Neglected Tropical Diseases (NTDs) are a group of infectious diseases that primarily affect people living in poverty, in tropical and subtropical areas. These diseases are called "neglected" because they have been largely ignored by medical research and drug development, as well as by global health agencies and pharmaceutical companies.

The World Health Organization (WHO) has identified 20 diseases as NTDs, including:

1. Buruli ulcer
2. Chagas disease
3. Dengue and chikungunya
4. Dracunculiasis (guinea-worm disease)
5. Echinococcosis
6. Endemic treponematoses
7. Foodborne trematodiases
8. Human African trypanosomiasis (sleeping sickness)
9. Leishmaniasis
10. Leprosy (Hansen's disease)
11. Lymphatic filariasis
12. Onchocerciasis (river blindness)
13. Rabies
14. Schistosomiasis
15. Soil-transmitted helminthiases
16. Snakebite envenoming
17. Taeniasis/Cysticercosis
18. Trachoma
19. Mycetoma, chromoblastomycosis and other deep mycoses
20. Yaws (Endemic treponematoses)

These diseases can lead to severe disfigurement, disability, and even death if left untreated. They affect more than 1 billion people worldwide, mainly in low-income countries in Africa, Asia, and the Americas. NTDs also have significant social and economic impacts, contributing to poverty, stigma, discrimination, and exclusion.
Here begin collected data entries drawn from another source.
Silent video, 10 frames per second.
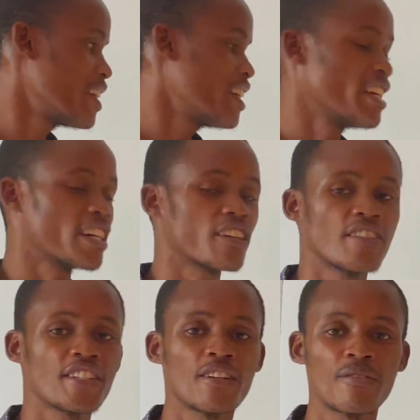
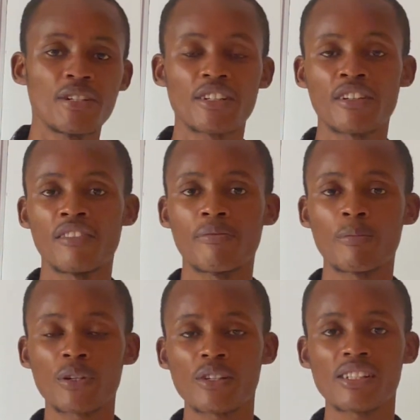increase your risk of
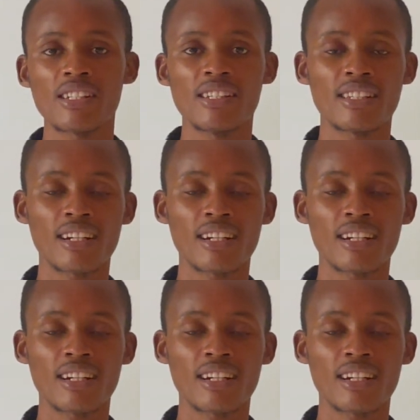prostate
Efforts are underway to raise awareness and increase funding for research, prevention, and treatment of NTDs. The WHO has set targets for controlling or eliminating several NTDs by 2030, including dracunculiasis, lymphatic filariasis, onchocerciasis, trachoma, and human African trypanosomiasis.

African traditional medicine (ATM) refers to the practices and beliefs regarding both physical and spiritual health and well-being that are indigenous to Africa. It includes various forms of healing, such as herbalism, spiritualism, and ancestral veneration, which may be practiced by traditional healers, including herbalists, diviners, and traditional birth attendants. These practices are often closely intertwined with the cultural, religious, and social beliefs of the community. It's important to note that the specific practices and beliefs can vary widely among different African cultures and communities.

Prevalence, in medical terms, refers to the total number of people in a given population who have a particular disease or condition at a specific point in time, or over a specified period. It is typically expressed as a percentage or a ratio of the number of cases to the size of the population. Prevalence differs from incidence, which measures the number of new cases that develop during a certain period.

Malaria is not a medical definition itself, but it is a disease caused by parasites that are transmitted to people through the bites of infected female Anopheles mosquitoes. Here's a simple definition:

Malaria: A mosquito-borne infectious disease caused by Plasmodium parasites, characterized by cycles of fever, chills, and anemia. It can be fatal if not promptly diagnosed and treated. The five Plasmodium species known to cause malaria in humans are P. falciparum, P. vivax, P. ovale, P. malariae, and P. knowlesi.

The term "developing countries" is a socio-economic classification used to describe nations that are in the process of industrialization and modernization. This term is often used interchangeably with "low and middle-income countries" or "Global South." The World Bank defines developing countries as those with a gross national income (GNI) per capita of less than US $12,695.

In the context of healthcare, developing countries face unique challenges including limited access to quality medical care, lack of resources and infrastructure, high burden of infectious diseases, and a shortage of trained healthcare professionals. These factors contribute to significant disparities in health outcomes between developing and developed nations.